▸ **DATA TO PROCESS**:
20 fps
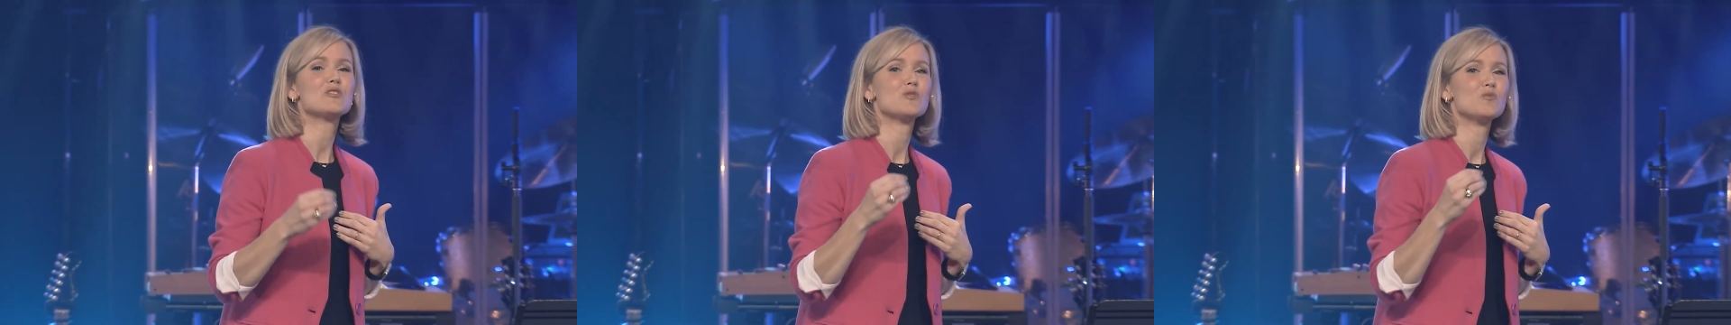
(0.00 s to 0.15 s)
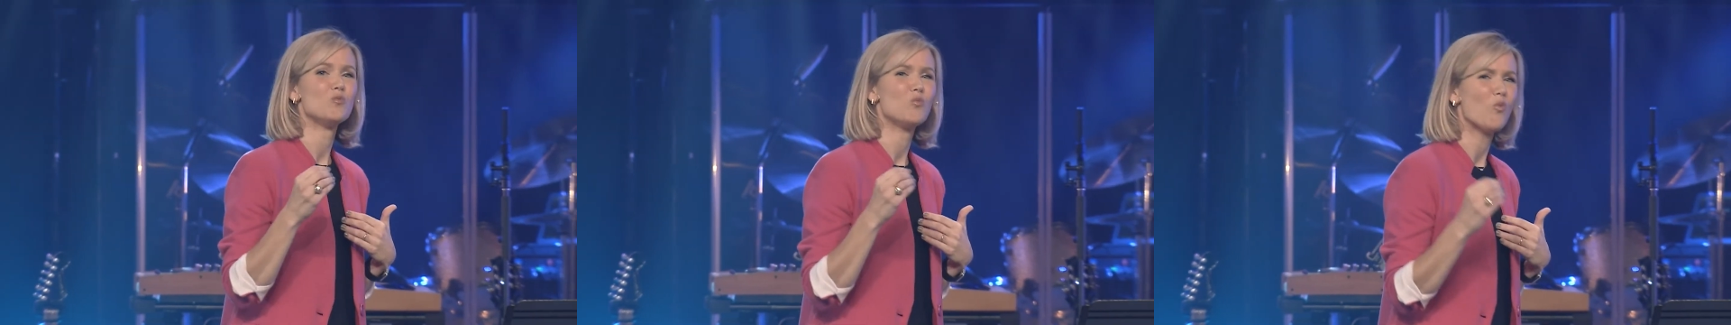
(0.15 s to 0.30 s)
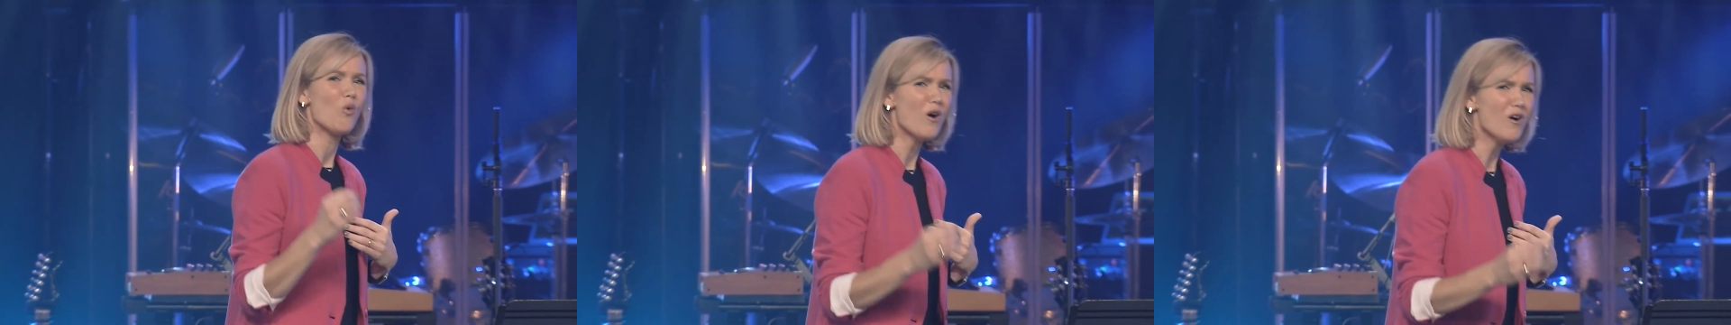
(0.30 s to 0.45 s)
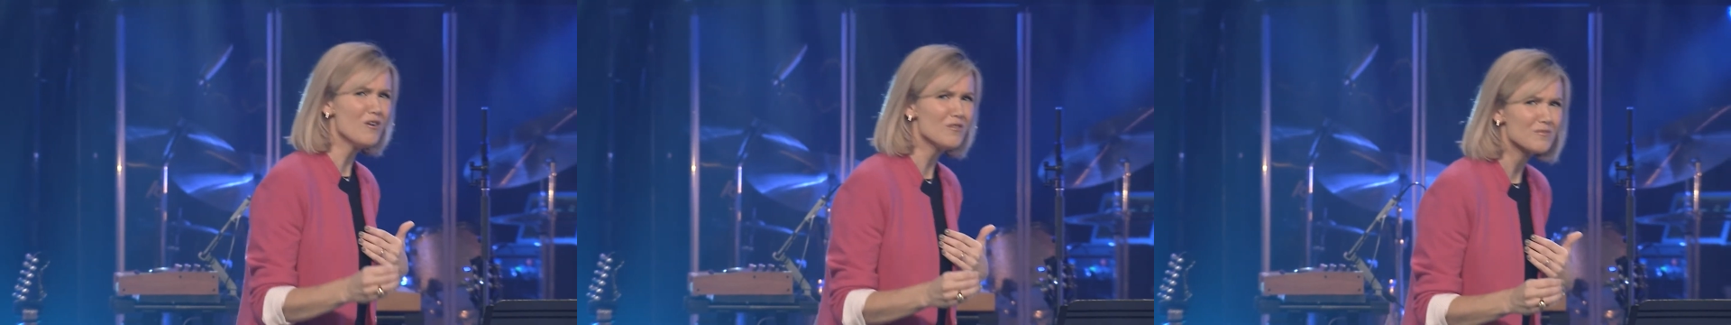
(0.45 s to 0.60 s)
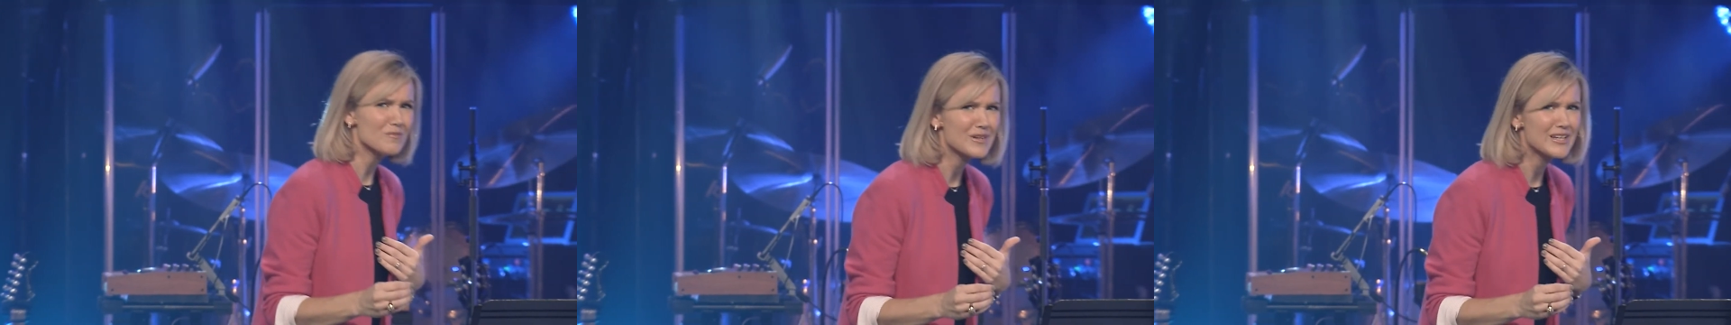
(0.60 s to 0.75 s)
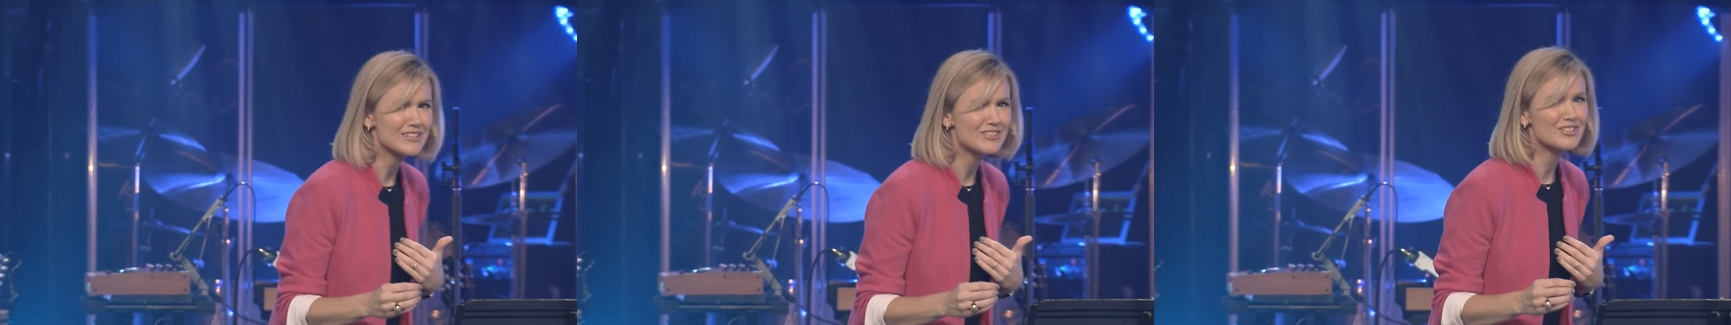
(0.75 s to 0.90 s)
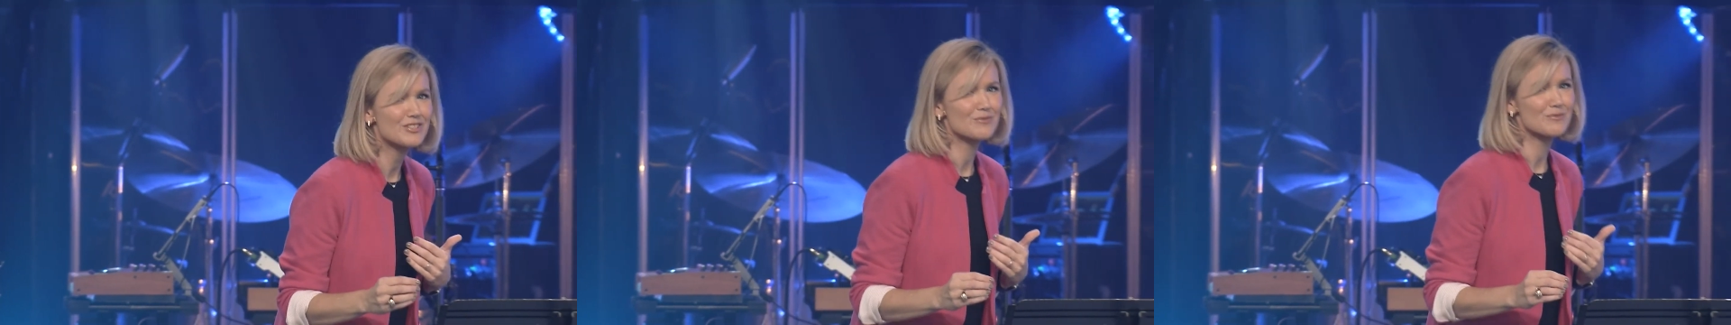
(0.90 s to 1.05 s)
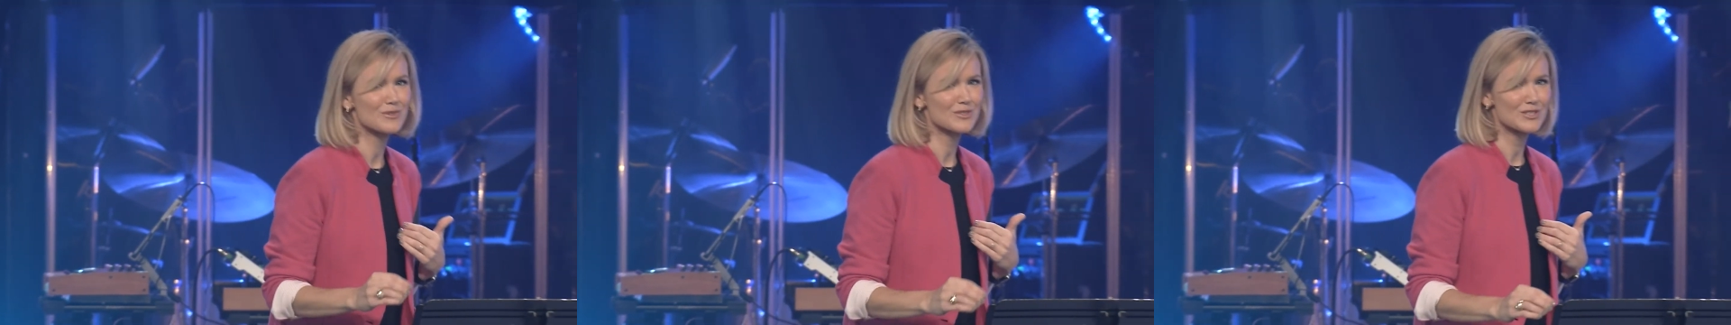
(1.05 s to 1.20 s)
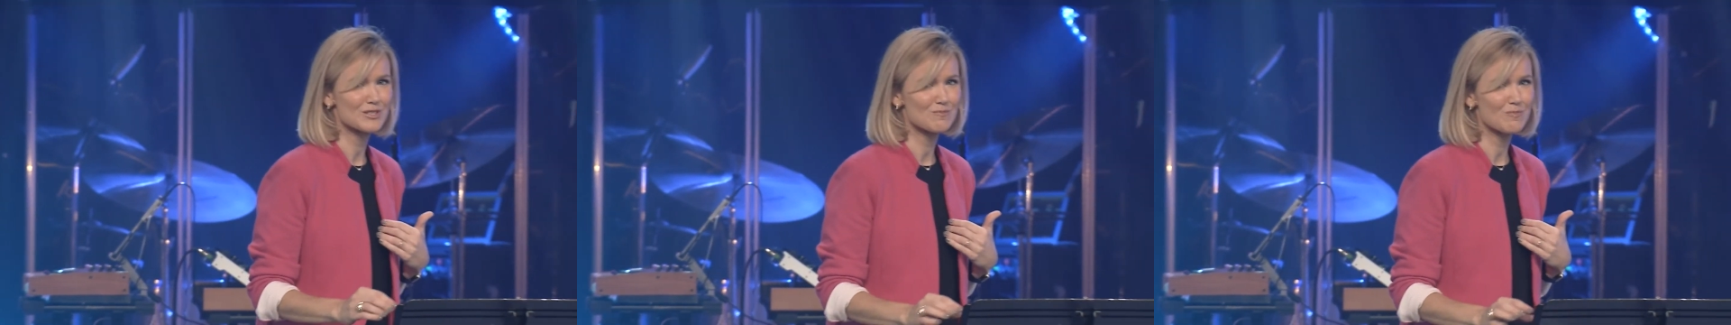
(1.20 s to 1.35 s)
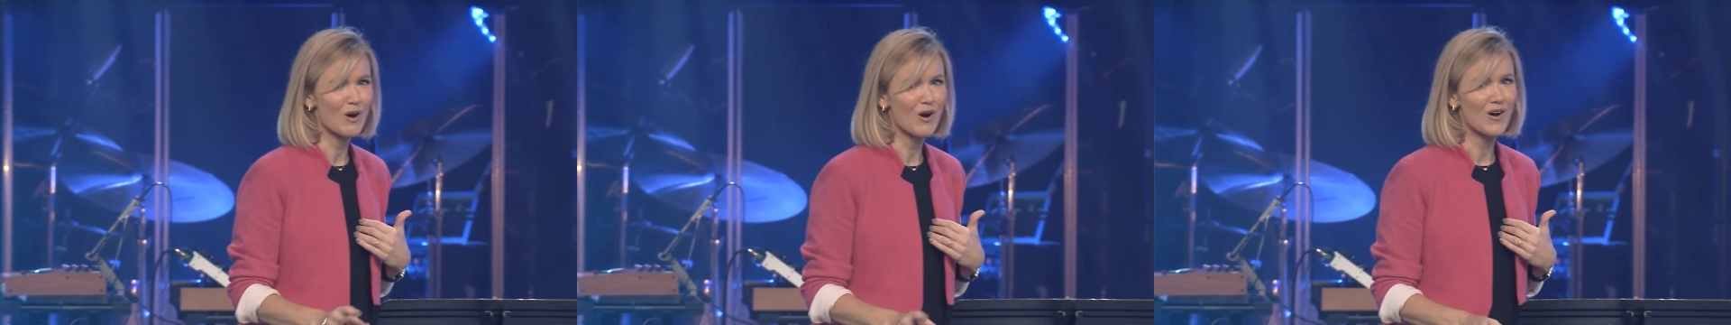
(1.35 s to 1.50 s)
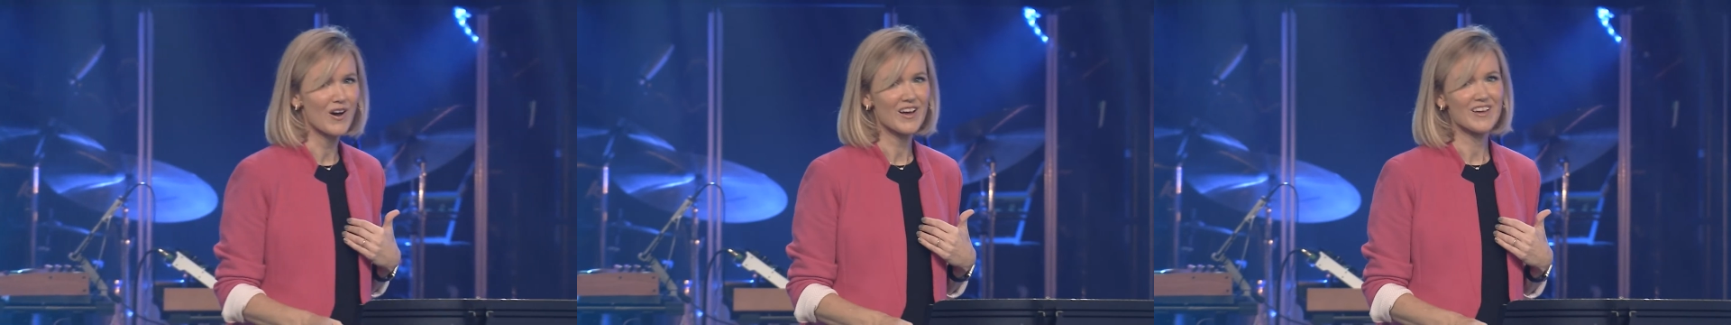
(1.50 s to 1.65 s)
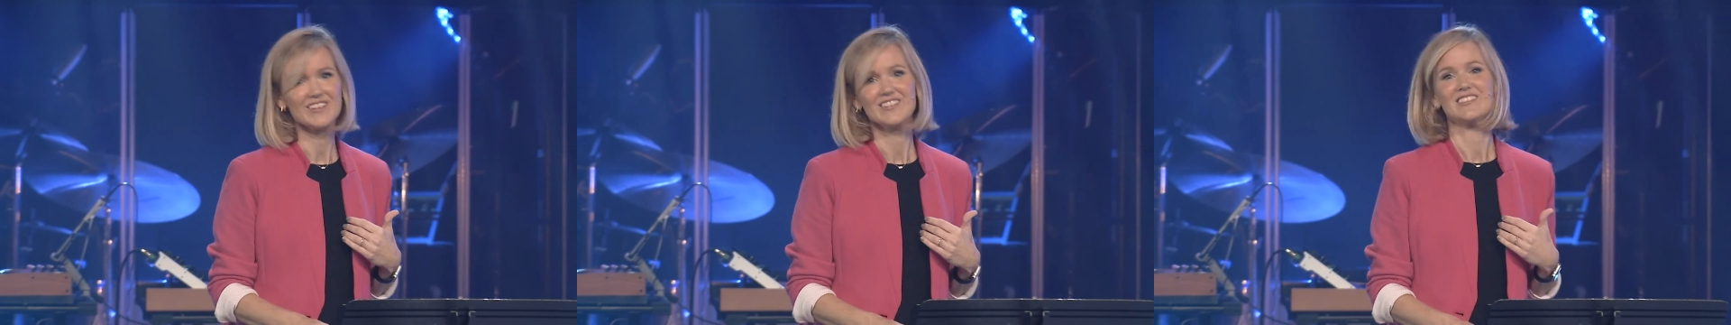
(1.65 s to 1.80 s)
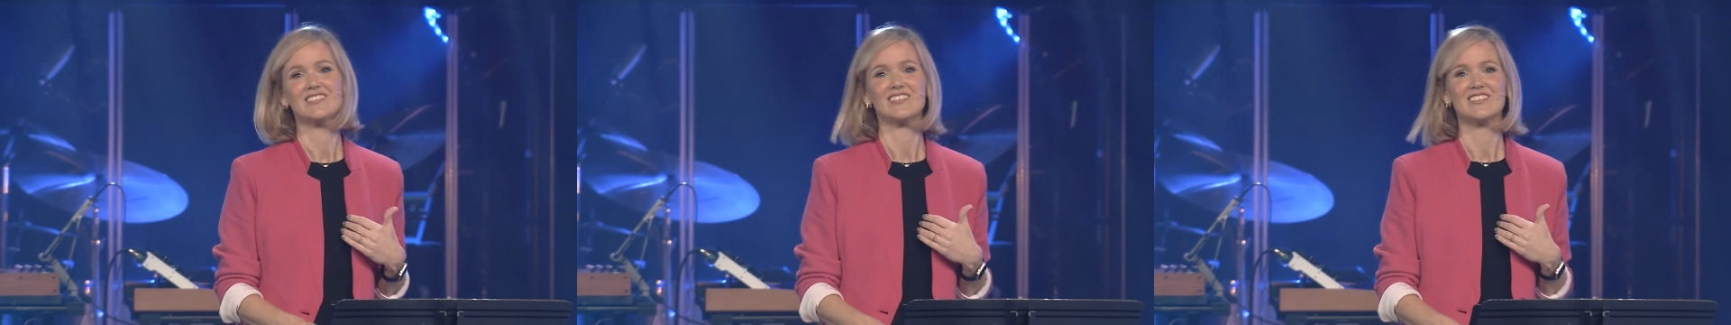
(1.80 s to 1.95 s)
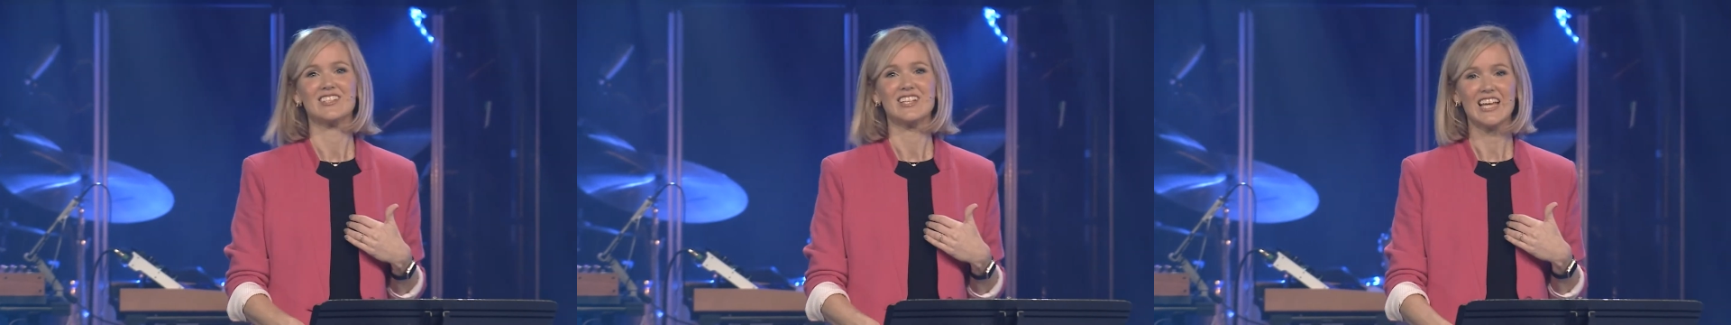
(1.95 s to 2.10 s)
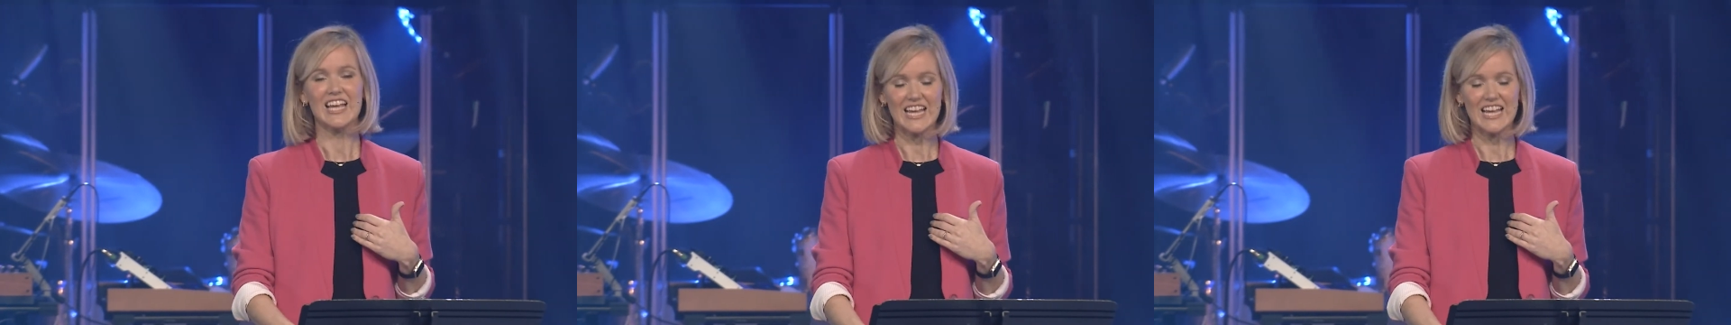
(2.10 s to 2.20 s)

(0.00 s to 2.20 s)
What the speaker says: want me to respond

▸ **WORK TASK**: Pictures are to be omitted from the copy, and only the lines from the one containing "(0.60 s to 0.75 s)" through the final line of the listing above are to be written out exactly.

▸ **ANSWER**:
(0.60 s to 0.75 s)
(0.75 s to 0.90 s)
(0.90 s to 1.05 s)
(1.05 s to 1.20 s)
(1.20 s to 1.35 s)
(1.35 s to 1.50 s)
(1.50 s to 1.65 s)
(1.65 s to 1.80 s)
(1.80 s to 1.95 s)
(1.95 s to 2.10 s)
(2.10 s to 2.20 s)

(0.00 s to 2.20 s)
What the speaker says: want me to respond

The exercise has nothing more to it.